Validation at the level of Lambda
Lambda validation is a great tool to validate the schema if you'd like to apply more advanced validation not supported by JSON Draft 4 ( like the conditionals if, then, else supported from JSON Schema Draft 7) or customized the error messages returned to the client.

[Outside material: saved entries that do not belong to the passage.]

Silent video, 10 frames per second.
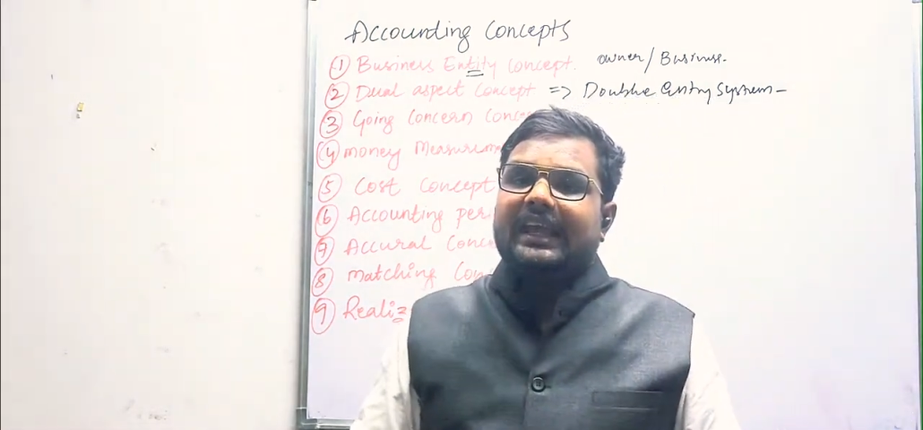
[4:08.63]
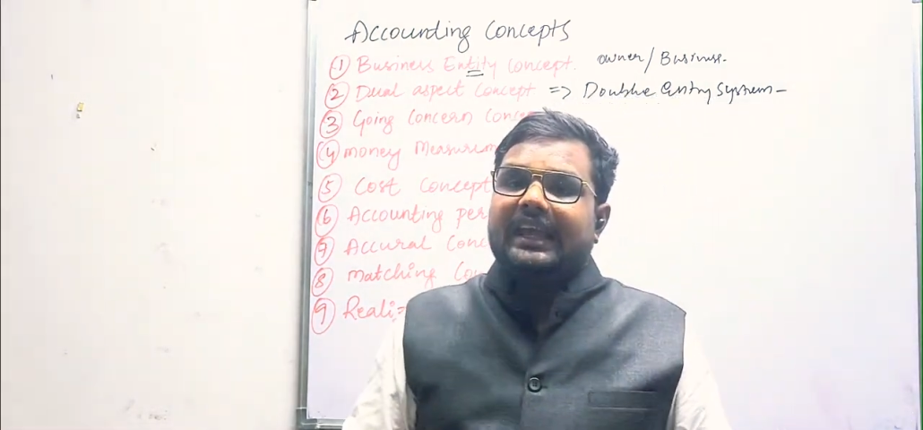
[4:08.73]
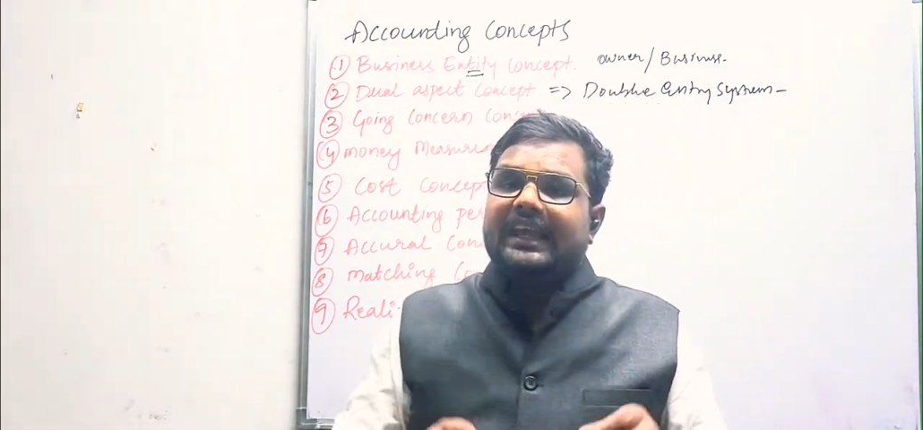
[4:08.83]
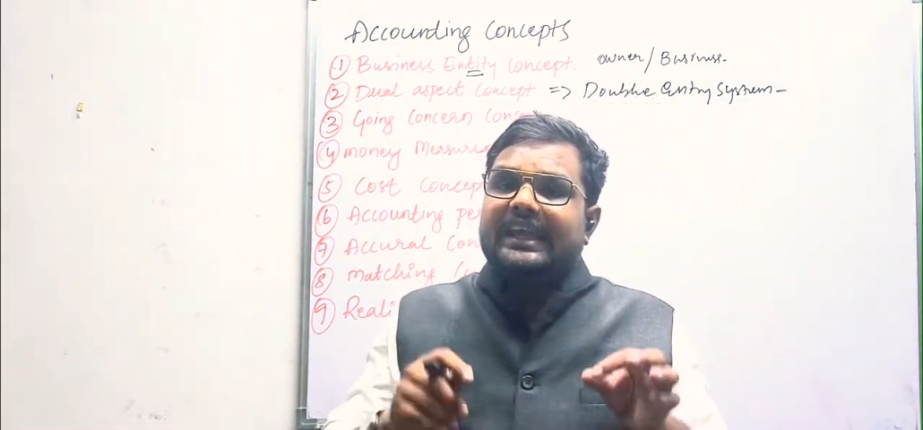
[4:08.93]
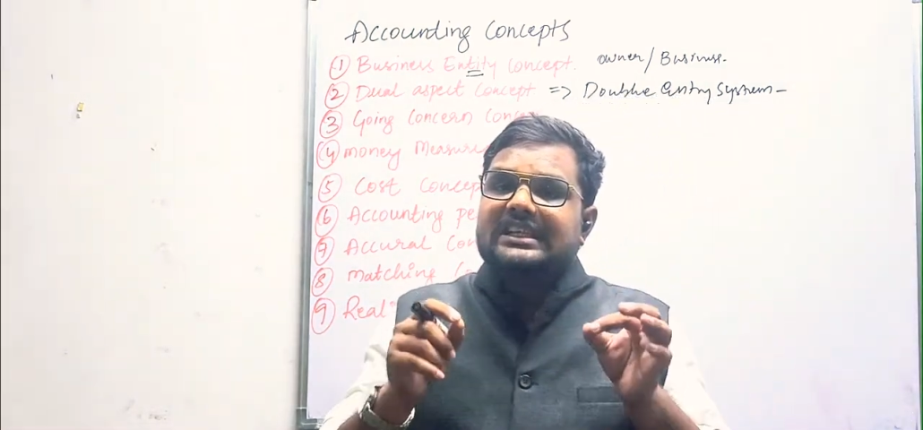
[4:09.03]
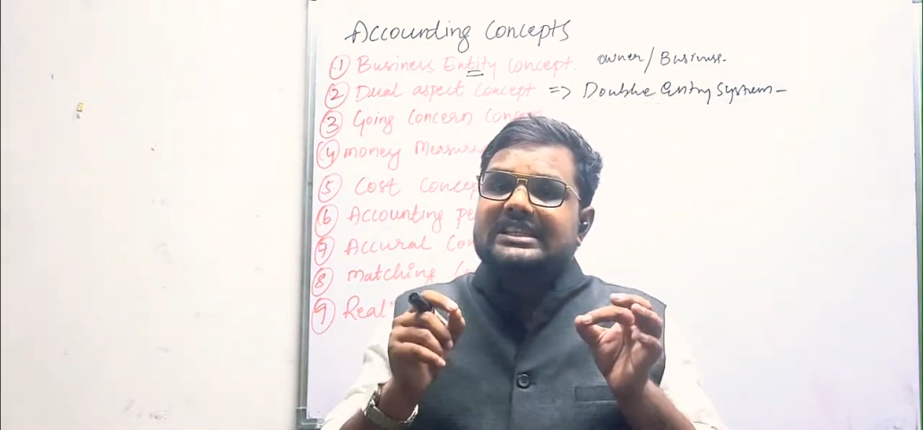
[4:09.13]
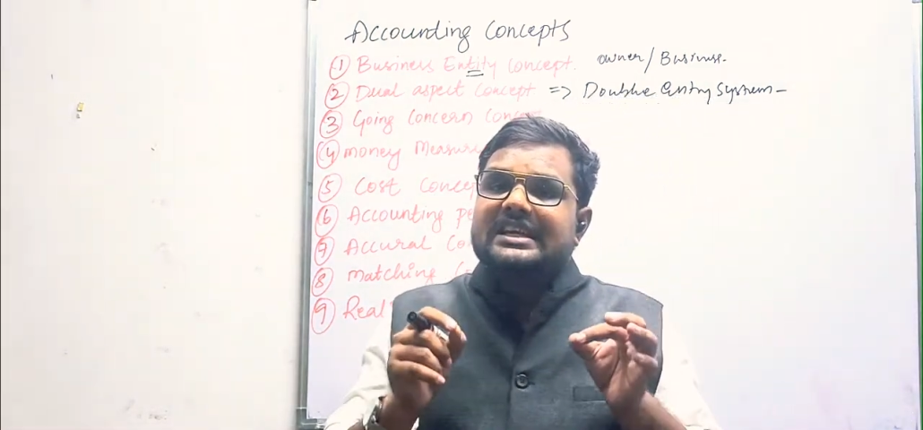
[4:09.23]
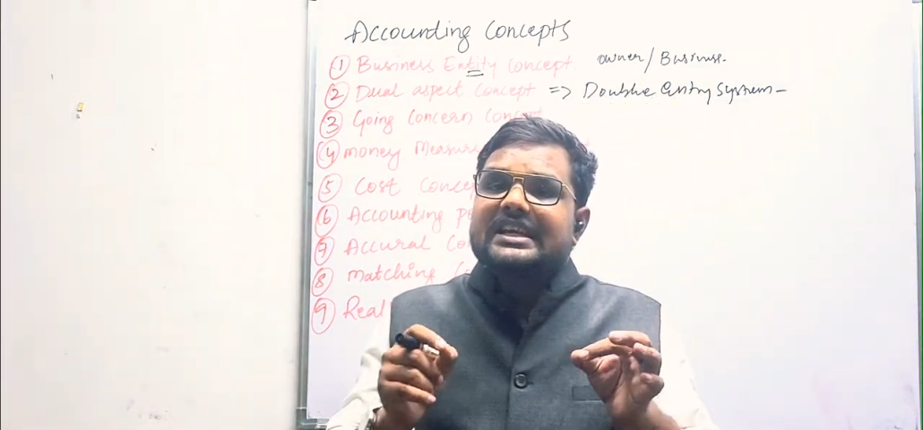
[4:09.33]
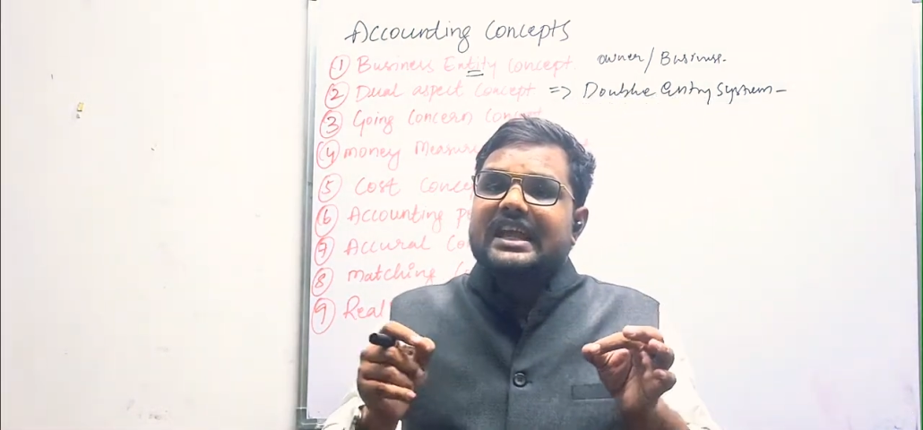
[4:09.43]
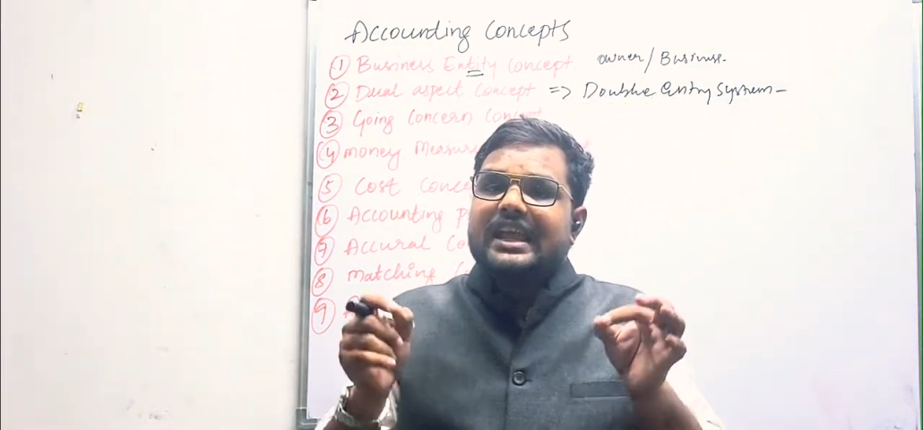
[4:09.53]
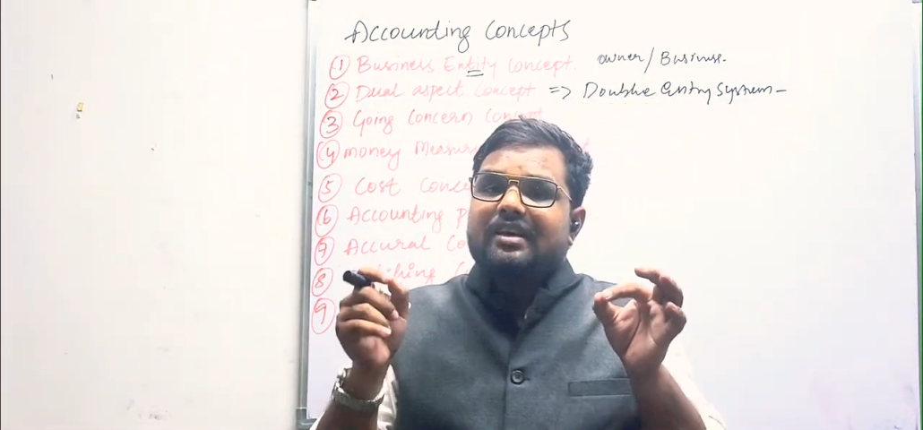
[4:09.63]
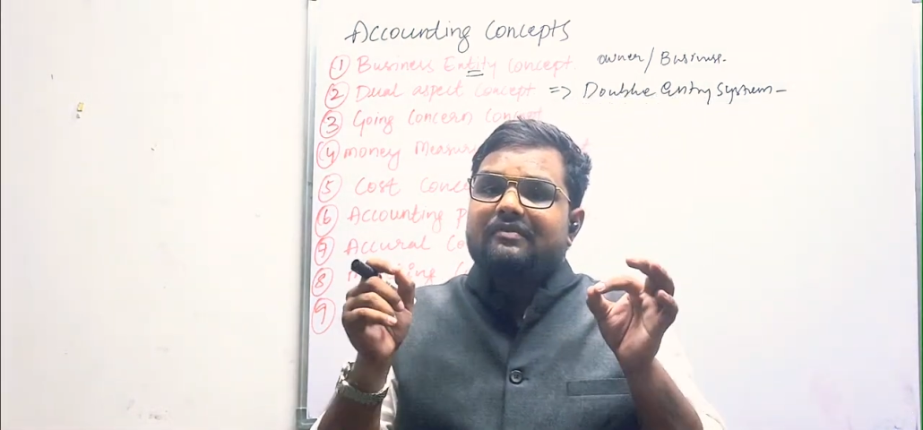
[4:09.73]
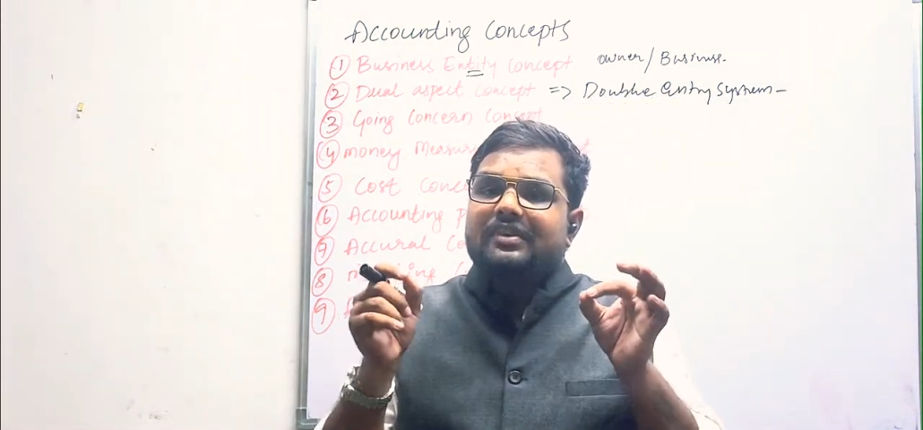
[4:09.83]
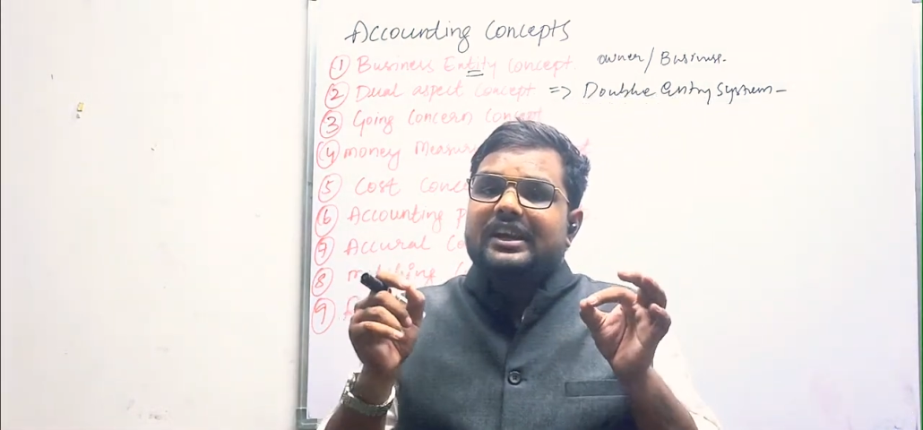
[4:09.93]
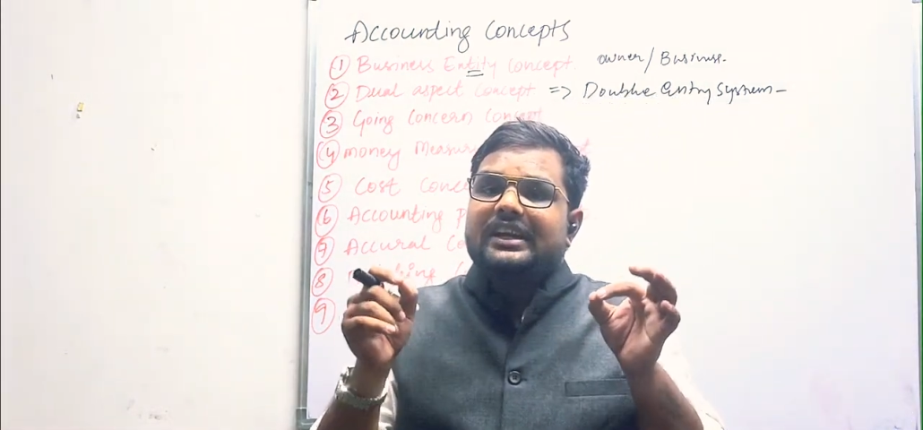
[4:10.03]
each and
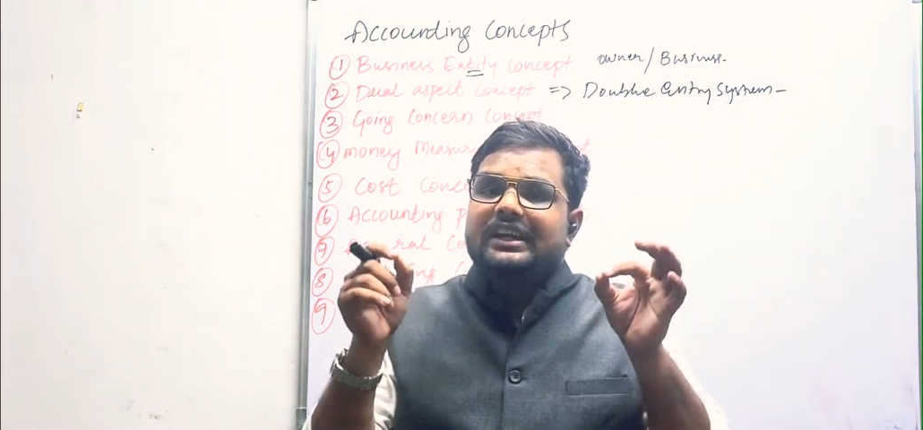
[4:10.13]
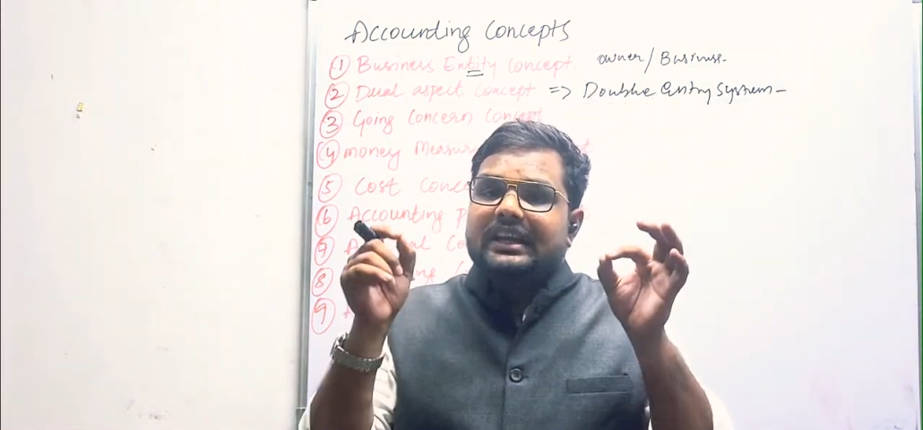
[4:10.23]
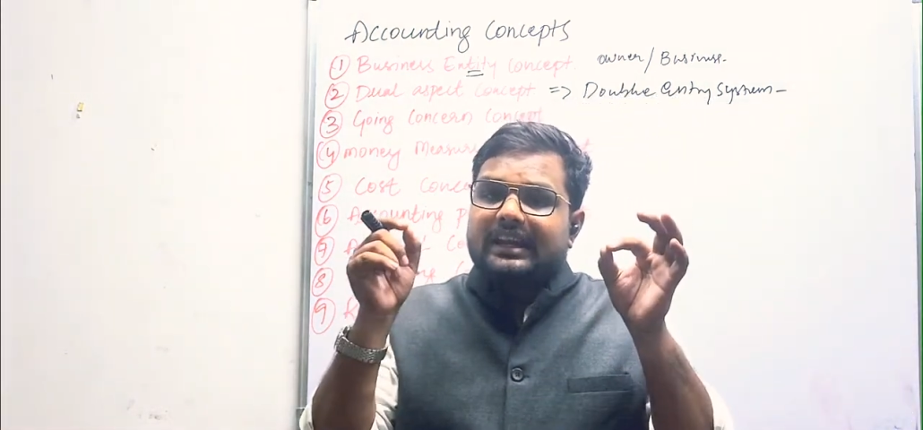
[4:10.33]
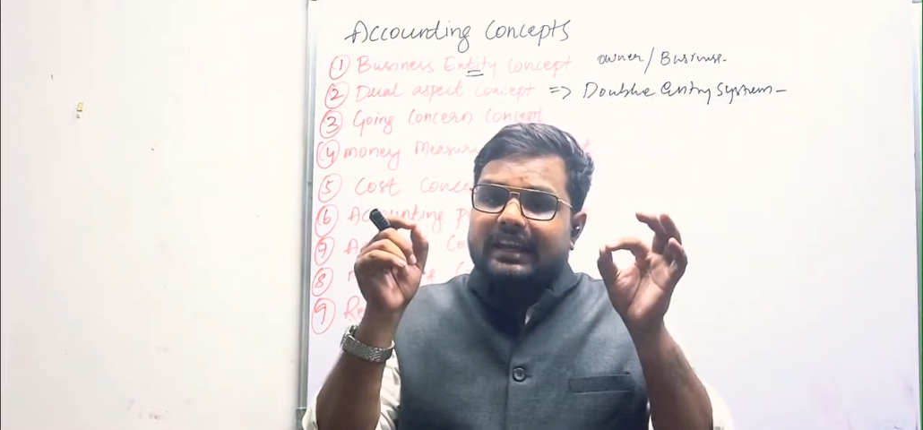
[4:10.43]
every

Using Zod inside the Lambda, you can parse and validate the request body:
import type { Handler } from 'aws-lambda';
import { userSchema } from './schema/user';
export const handler: Handler = async (event) => {
const body = JSON.parse(event.body);
const result = userSchema.safeParse(body);
if (!result.success) {
const errors = result.error.errors.map((err) => ({
path: err.path.join('.'),
message: err.message,
}));
return {
statusCode: 400,
headers: {
'Content-Type': 'application/json',
},
body: JSON.stringify({
message: 'Validation failed',
errors: errors,
}),
};
}
return {
statusCode: 200,
body: JSON.stringify({
message: 'hellou, hellou',
}),
headers: {
'Access-Control-Allow-Headers': 'Content-Type',
'Access-Control-Allow-Origin': '*',
'Access-Control-Allow-Methods': '*',
},
};
};
Which will return a descriptive error message, when we invoke to our API.
Summary
Having a combination of validation at the Level of API Gateway and a validation at the level Lambda you can protect your APIs while at the same time returning meaningful messages.